Here in Dhaka one day we visited very briefly with a group of Sisters who had been together to learn about reporting for their Global Family programs.  We then had lunch with them.  There are a number of Global Family projects in the country and hopefully, we will get to visit at least a couple of them.

Part of our settling in is that we are here for a number of farewells for MCC workers plus all the activities at the end of Ramadan.  (The last photo of this set was taken at the farewell for the former reps.)  In fact, our first full week in the office as official Interim Reps included only two office days—the rest are holidays!

A Week at Ugly Apple Farm (2)

June 14th, 2016

After building the yurt, we hung two swings near the yurt.

We also did other things during the week.  When we first got there, Lucy was busy with ballet.  She had a dress rehearsal and then a recital given three times.  We attended one of them.  Of course, she was good!

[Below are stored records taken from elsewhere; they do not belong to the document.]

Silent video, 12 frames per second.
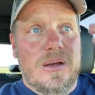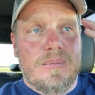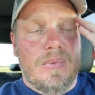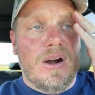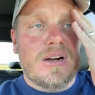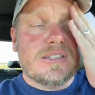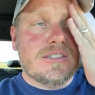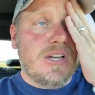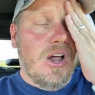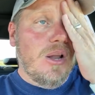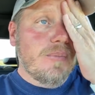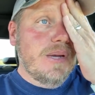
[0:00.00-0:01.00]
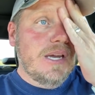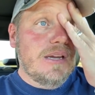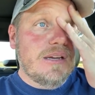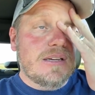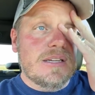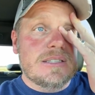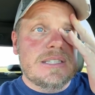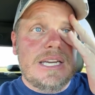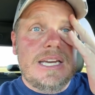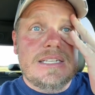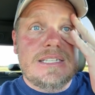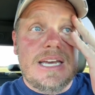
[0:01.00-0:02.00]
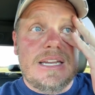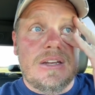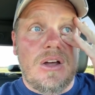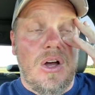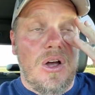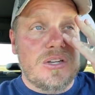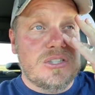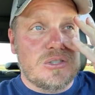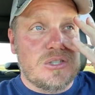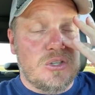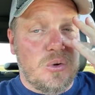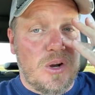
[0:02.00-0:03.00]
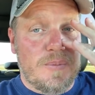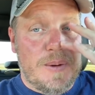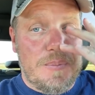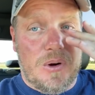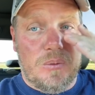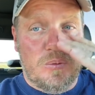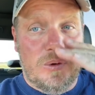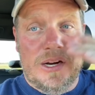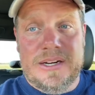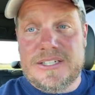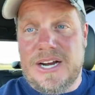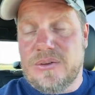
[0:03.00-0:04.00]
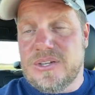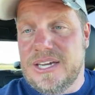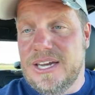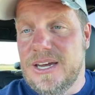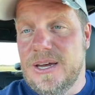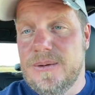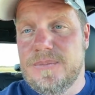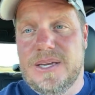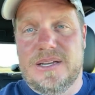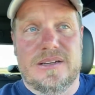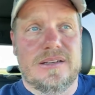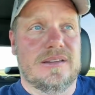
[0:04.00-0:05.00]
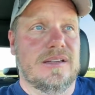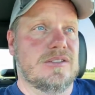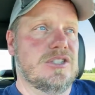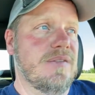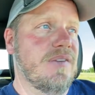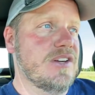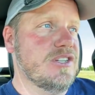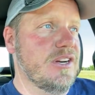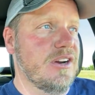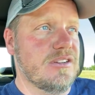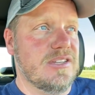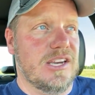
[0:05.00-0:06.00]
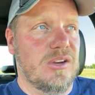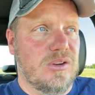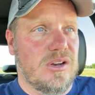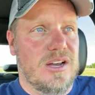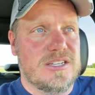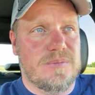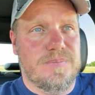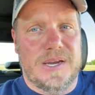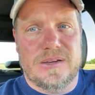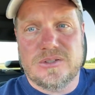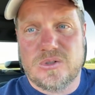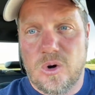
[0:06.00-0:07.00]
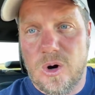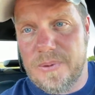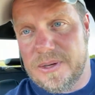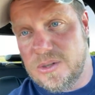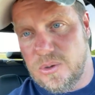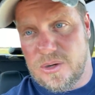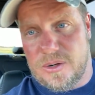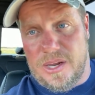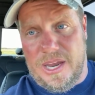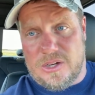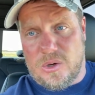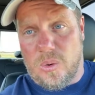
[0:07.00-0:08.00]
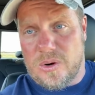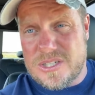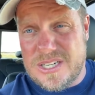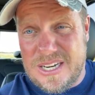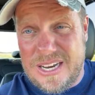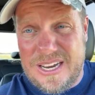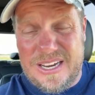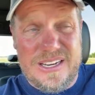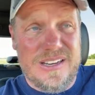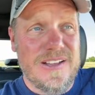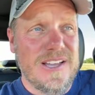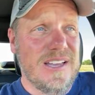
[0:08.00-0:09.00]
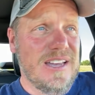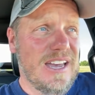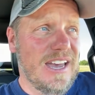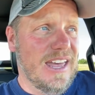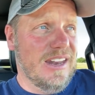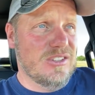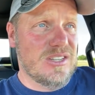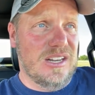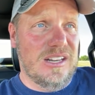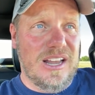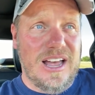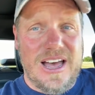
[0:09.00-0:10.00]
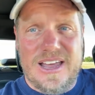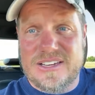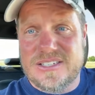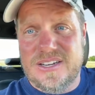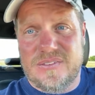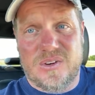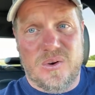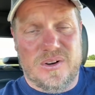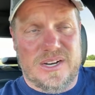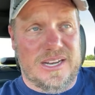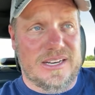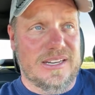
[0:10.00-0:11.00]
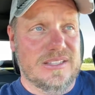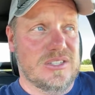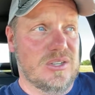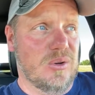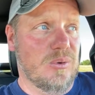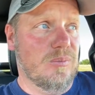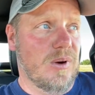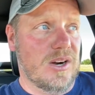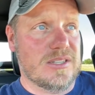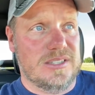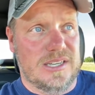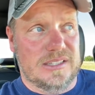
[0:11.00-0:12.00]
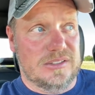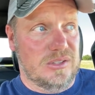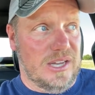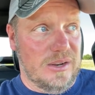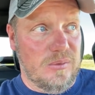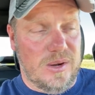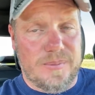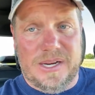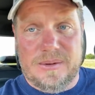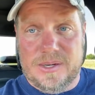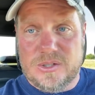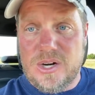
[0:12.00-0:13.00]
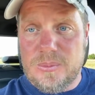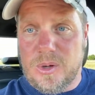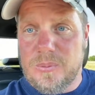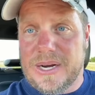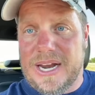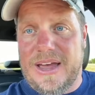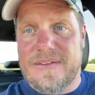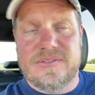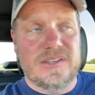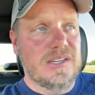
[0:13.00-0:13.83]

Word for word: Mark's calling me because he's getting all sorts of Toyota people are reached out to him, and the chief engineer is like, "You caused a big storm at Toyota headquarters today." And there's a lot of stuff going on. And so Mark's like, I didn't want to be in any trouble, but I have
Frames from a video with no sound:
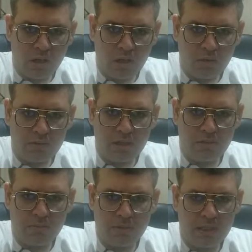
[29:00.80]

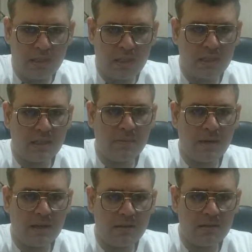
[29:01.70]
just bring the king
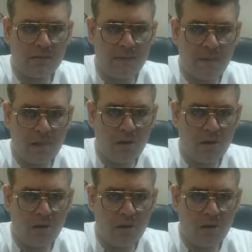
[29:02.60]
back. Okay,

We also watched a new bee hive arrive with a box containing 30,000 bees!  This was set up in a field not far from the house.  Jessica and Christy were feeding them a quart of sugar water a day for the first several weeks until they feel at home.

Lucy’s piano recital was to be held the afternoon of the day we left.  Instead, Sally Jo went with her to her lesson at her teacher’s home.  Interesting to see how one teaches piano to a young child who cannot read and cannot sit still for long!

We cooked.  Lucy planned one meal and helped prepare the food.

Ron and Sally Jo hiked in a park while Lucy went to a birthday party.  We were at Dinosaur State Park so the theme was dinosaurs.  The children were given dinosaur tails to wear.

Sally Jo helped Jessica pull out a few brambles.  This could be a job for a whole week.  Ron spent a whole morning playing “train” with Lucy.  Lucy wanted to make the longest train that was possible with the tracks that she had.  It indeed got quite long.

We celebrated by having ice cream three times!  Very good!